→ What is needed
The following entries are to be repeated exactly, and the pictures are to be left behind.

==== Input material

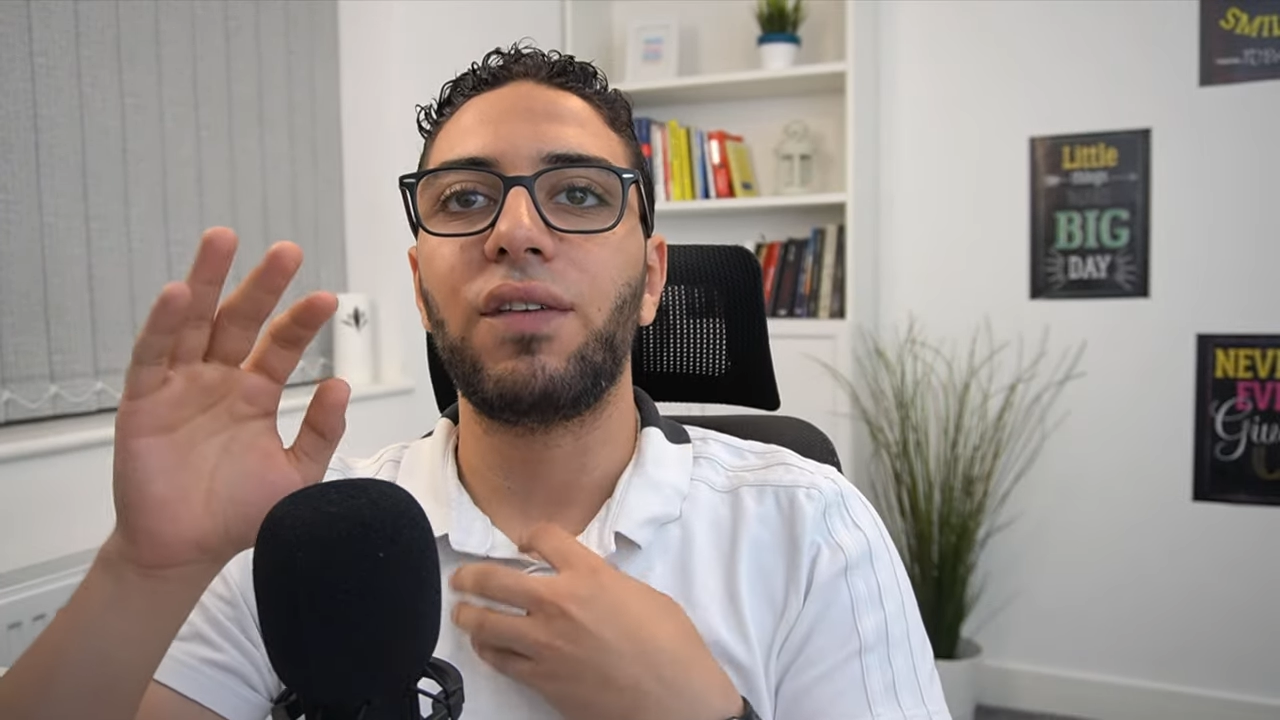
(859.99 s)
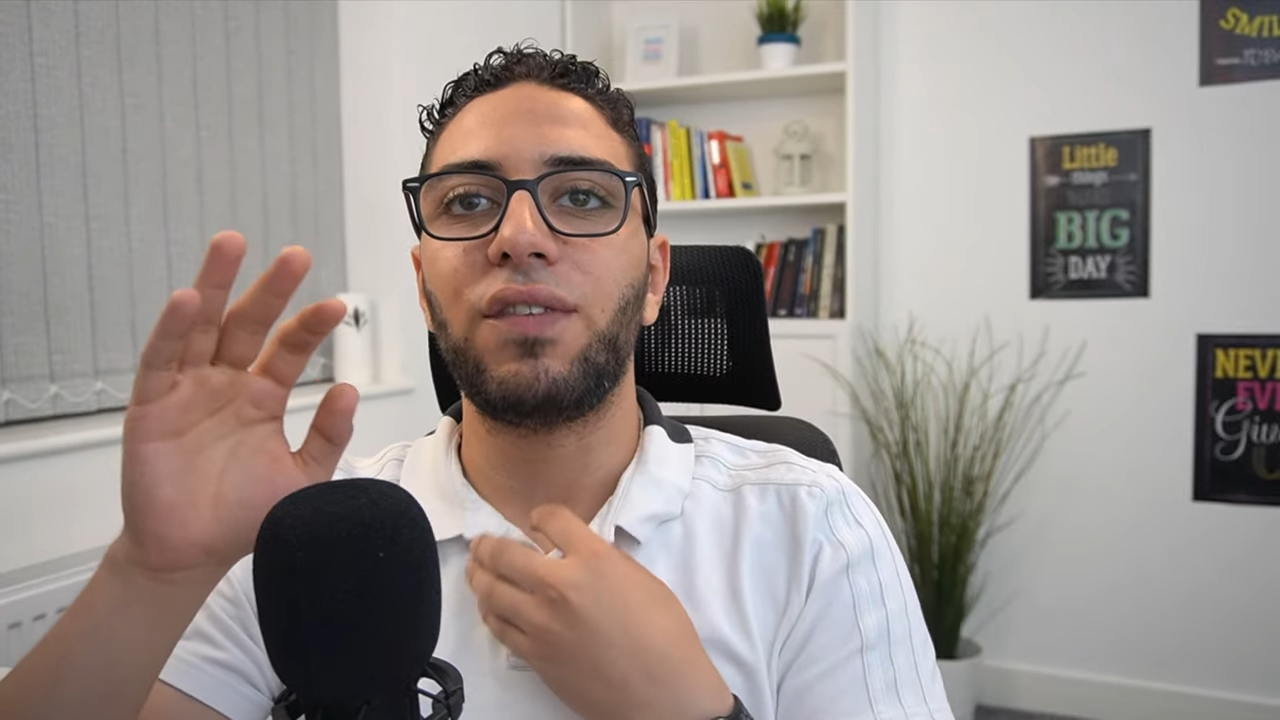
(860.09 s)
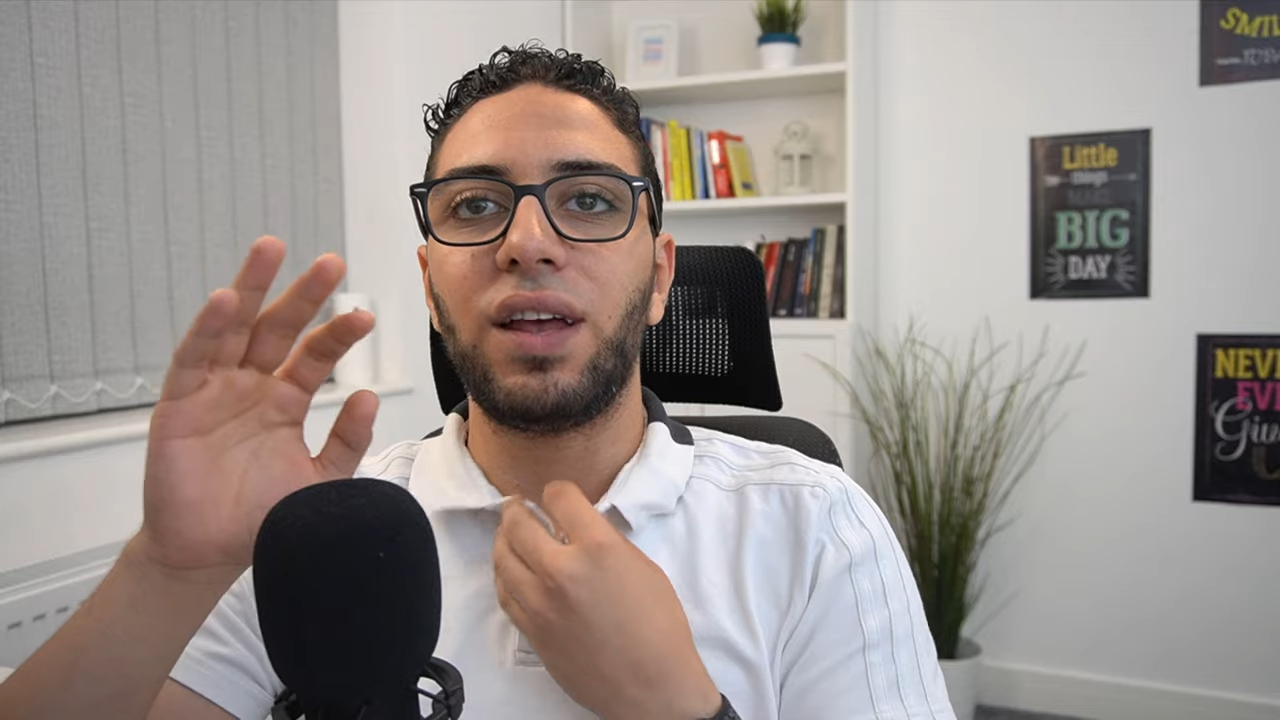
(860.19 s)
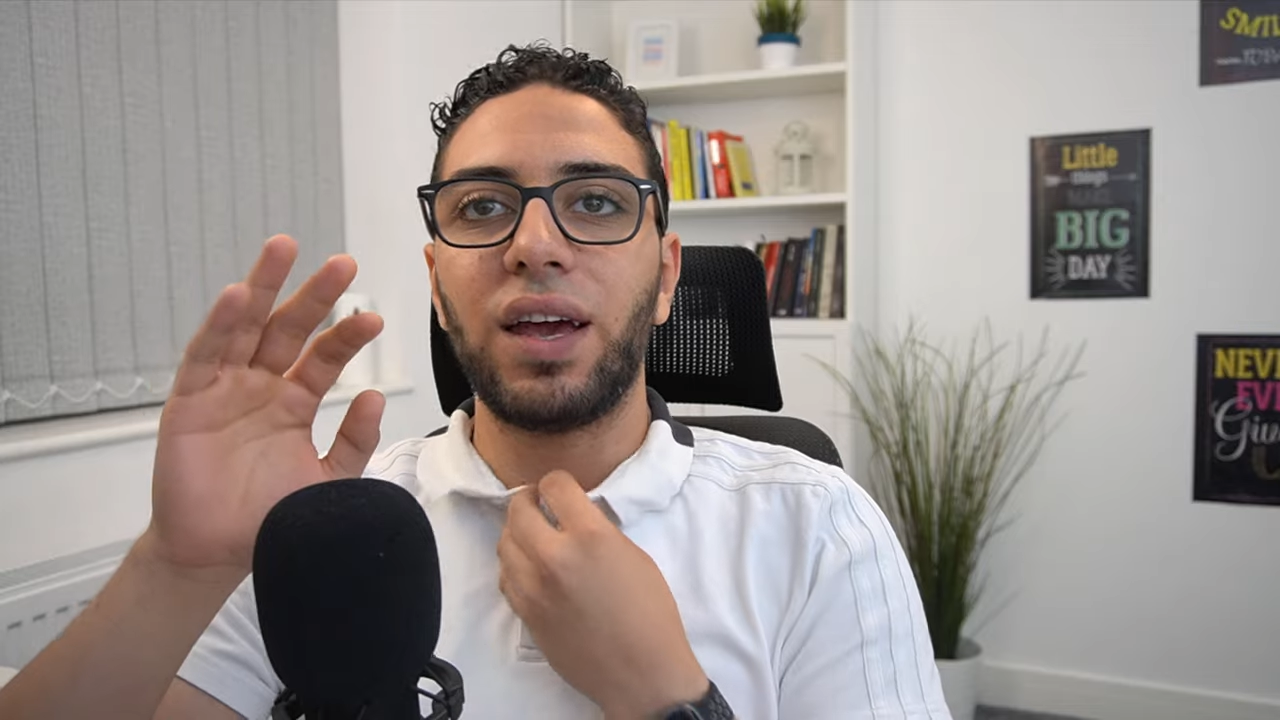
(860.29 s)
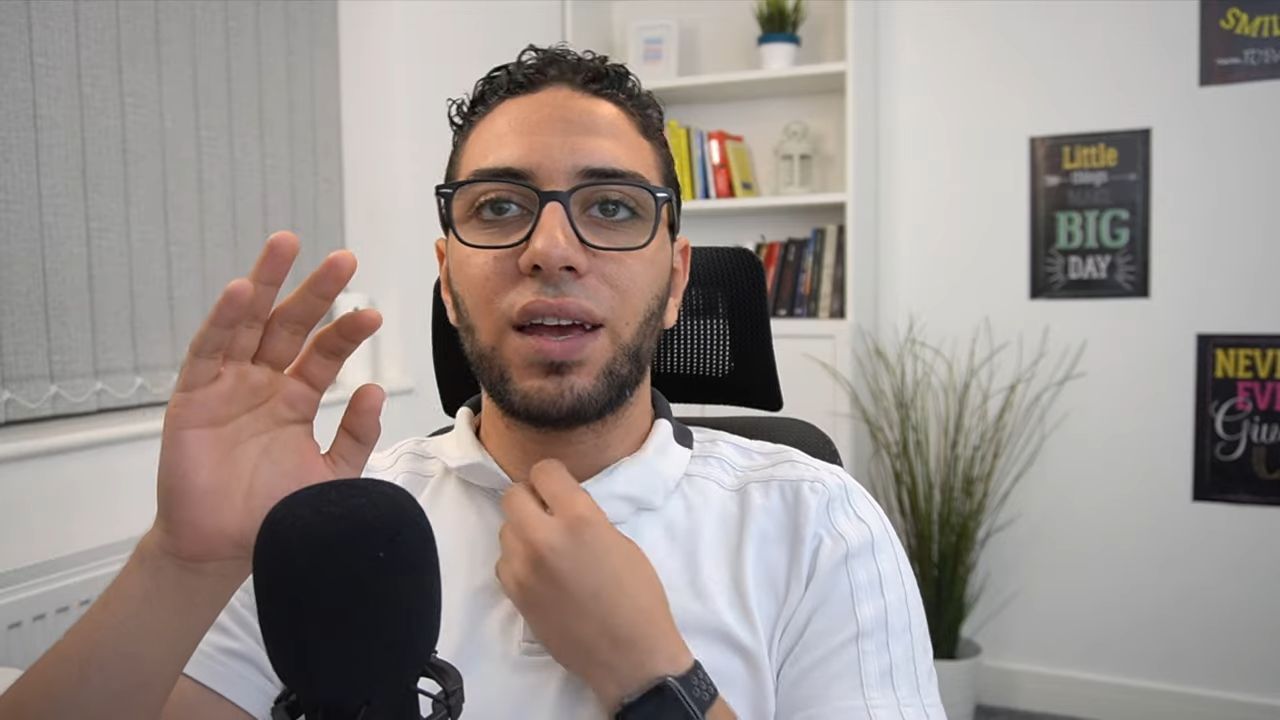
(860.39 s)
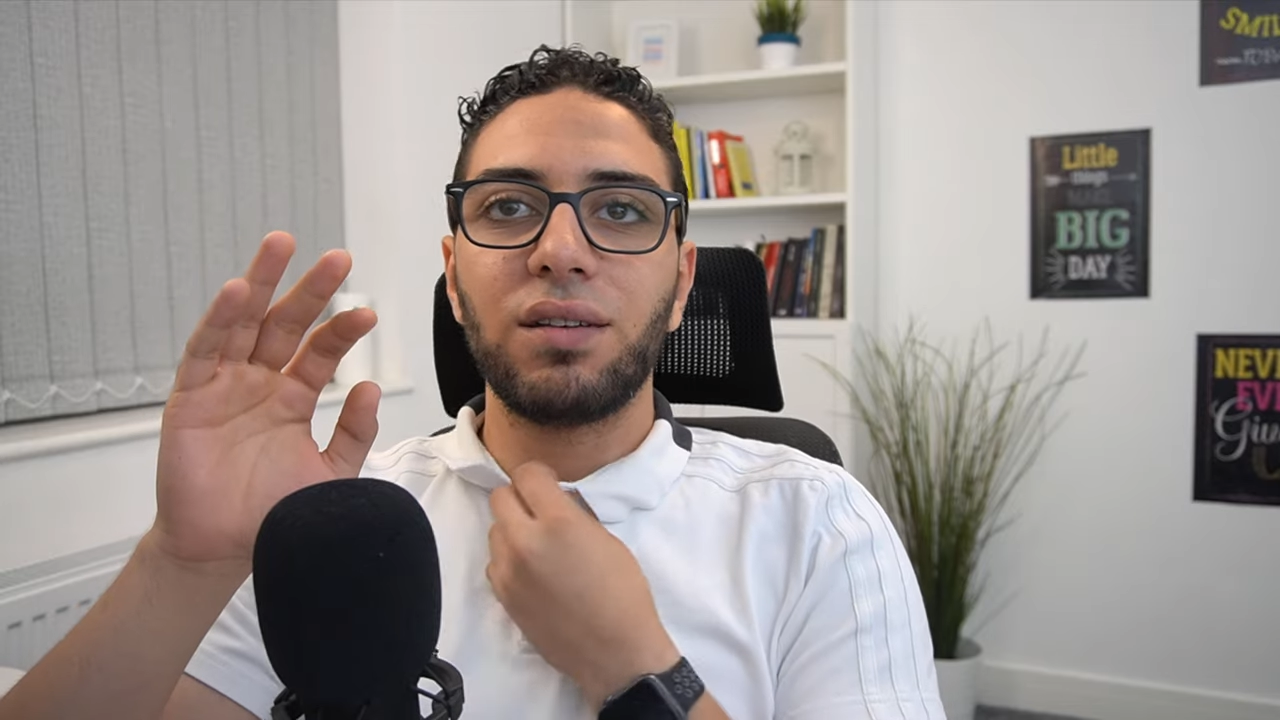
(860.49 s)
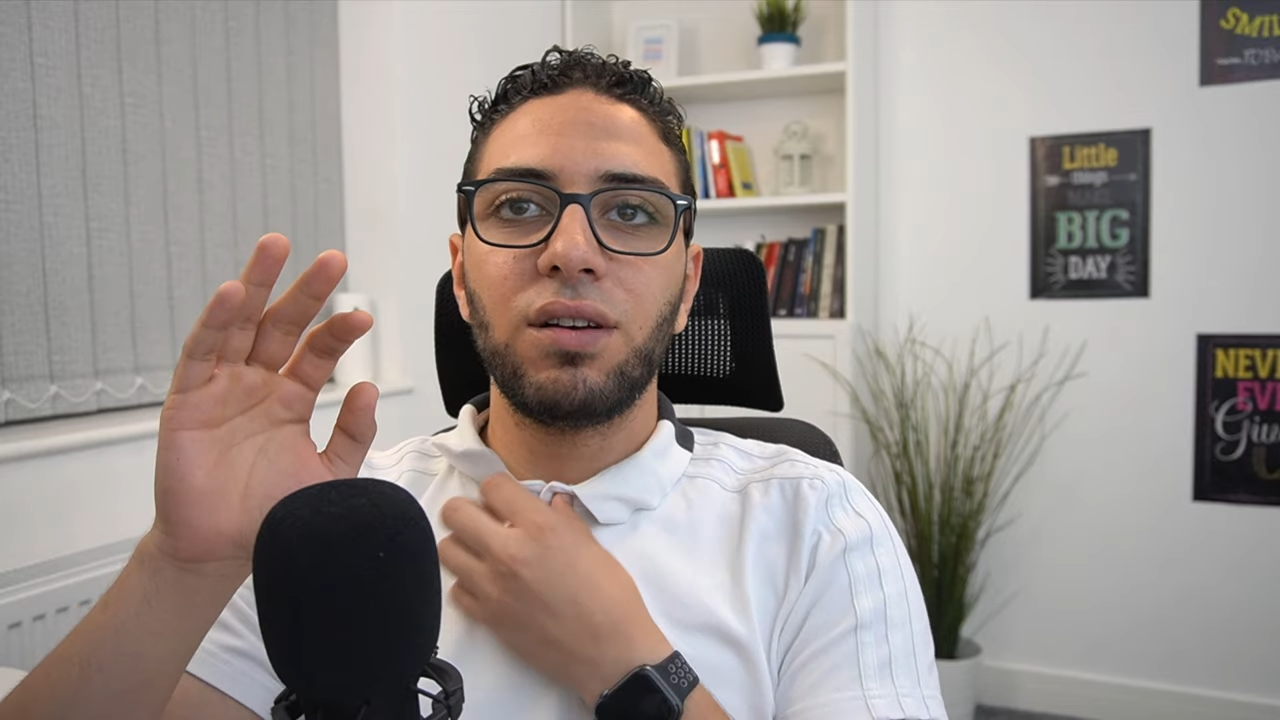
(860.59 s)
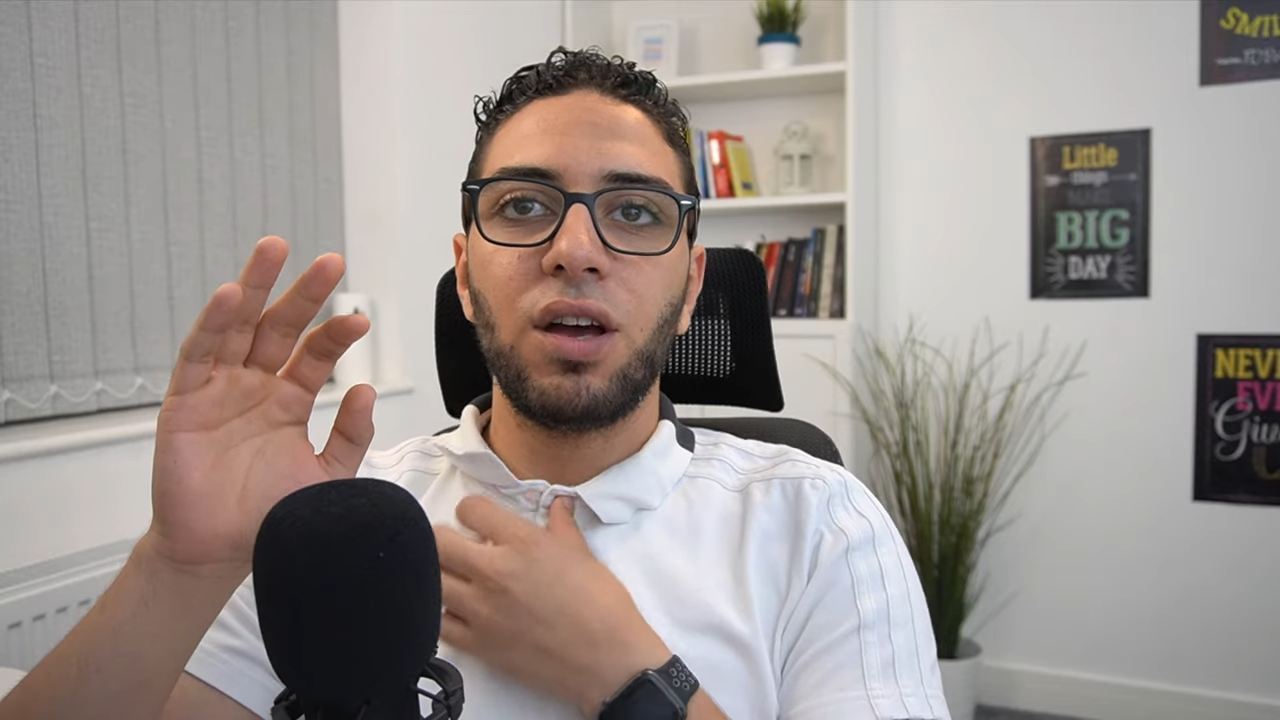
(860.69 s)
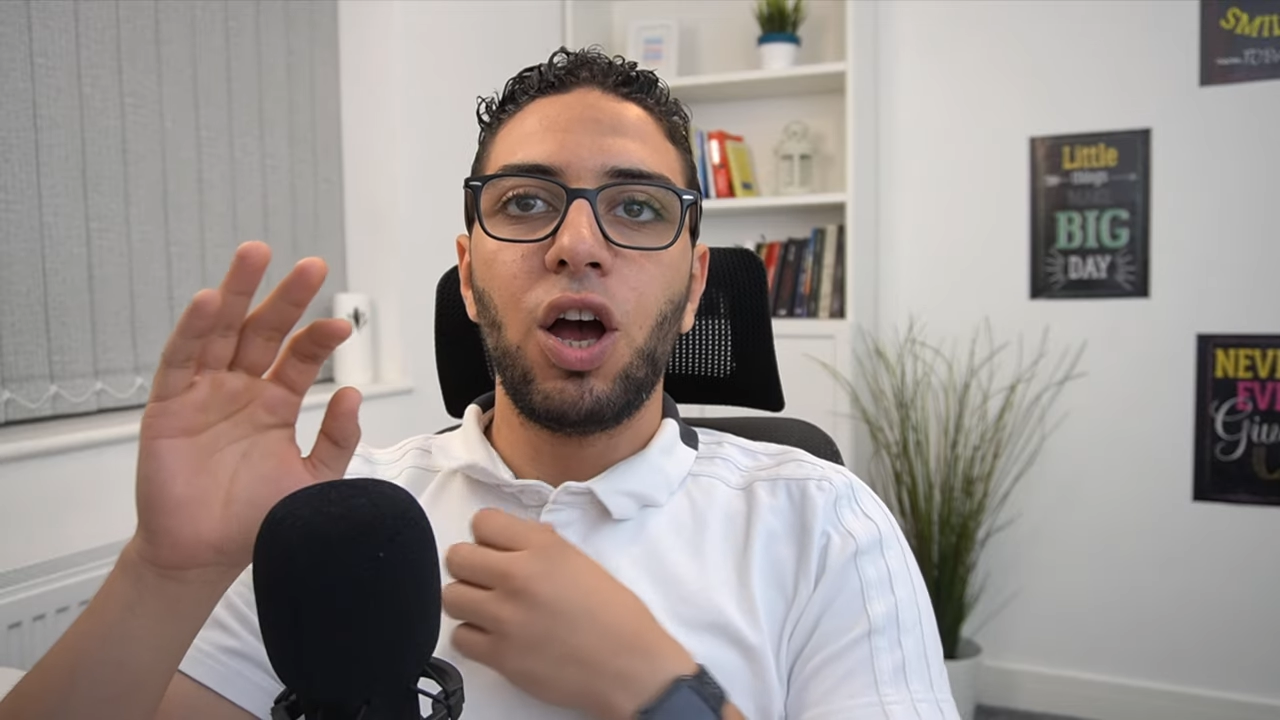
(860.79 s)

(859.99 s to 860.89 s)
في الاخر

========

→ Written response
(859.99 s)
(860.09 s)
(860.19 s)
(860.29 s)
(860.39 s)
(860.49 s)
(860.59 s)
(860.69 s)
(860.79 s)

(859.99 s to 860.89 s)
في الاخر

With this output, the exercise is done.